Margo Timmins’ vocals on songs such as ‘Hard to Build. Easy to Break’, ‘Knives’ and ‘Blue Skies’ are supple and engulfing, taking her listeners to the heart of the matter. The Junkies themselves are an agile presence: big sound is utilized for ‘Shadows’ and ‘Throw a Match’, the latter song seeing Margo affect a Patti Smith sneer. An album borne out of the most intimate of life experiences, this is astonishing. As Timmins’ sings on ‘Mike Tyson’ and ‘Here it Comes’, the punches that life brings can be heavyweight and here are the Junkies teaching us how to roll them.

Louise Gray


by Faizal Mostrixx
(Glitterbeat, CD, LP, DL)

Straight out of Africa: Mutations is a slick, elegantly made album of Afro-electronica that plays host to the multiplicity of contemporary African dance genres.

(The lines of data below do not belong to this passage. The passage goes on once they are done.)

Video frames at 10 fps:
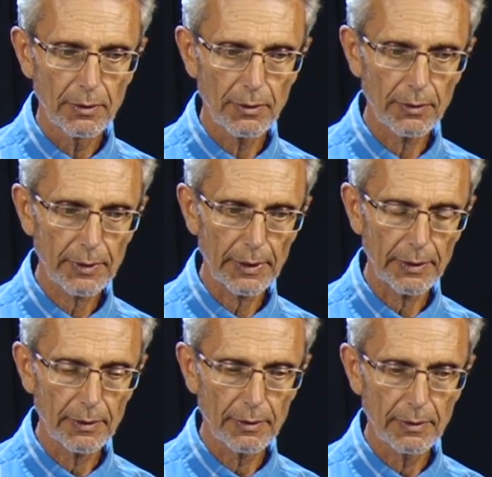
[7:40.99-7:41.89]
Okay,
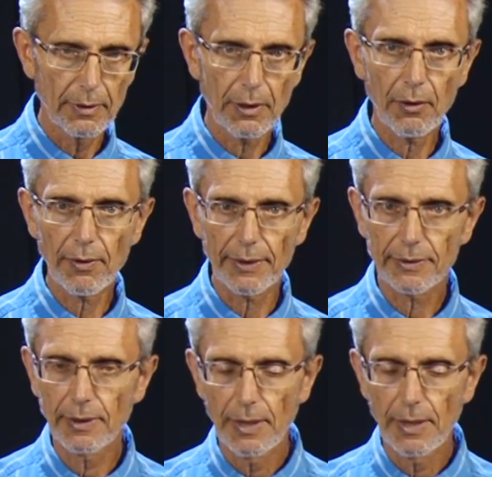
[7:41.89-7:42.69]
all right.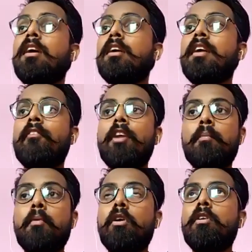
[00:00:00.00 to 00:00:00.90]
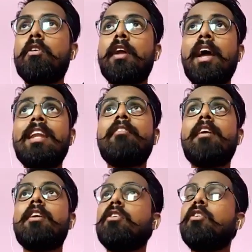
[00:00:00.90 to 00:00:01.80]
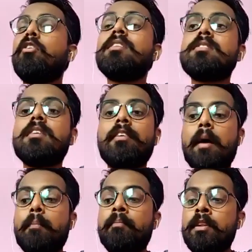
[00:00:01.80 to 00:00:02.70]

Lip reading: travel blog or anywhere on your Instagram.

Faizal Mostrixx, a musician, producer and choreographer from Uganda, creates much of his music on the driving kadodi beats – short rhythmical motifs meant to induce trace states for young men about to undergo circumcision – but equally sounds from across his home continent. Guest artists include Giovanni Kiyingi, a virtuoso on numerous Ugandan instruments, Morena Leraba from Lesotho, and Kebenesh – a young singer who hails from Addis Ababa. Further sonic journeys are taken in the form of samples from ethnomusicological recordings featured on library records dating from the 1950s.

The result is a series of nine tracks that straddle different worlds and histories. ‘Back to Tanzania’, a perfect example of Mostrixx’s ability to appeal simultaneously to both a home-grown African electronica scene on the one hand and a more international clubland on the other, veers seamlessly from historical tribal chants to Kiyingi’s soundscapes and to slabs of dark synth that anchor its dancefloor action so effectively. Elegant percussive elements and rippling keyboard melodies – together, the hallmarks of South African amapiano house music – speed ‘Passing Through’ to its destination.

Mostrixx describes his methodology as Afrofuturism, albeit a very different take on an ever-widening genre. Mutations is not, as much Afrofuturism is, about other places, but rather an Africa very much here and now and ready to be heard.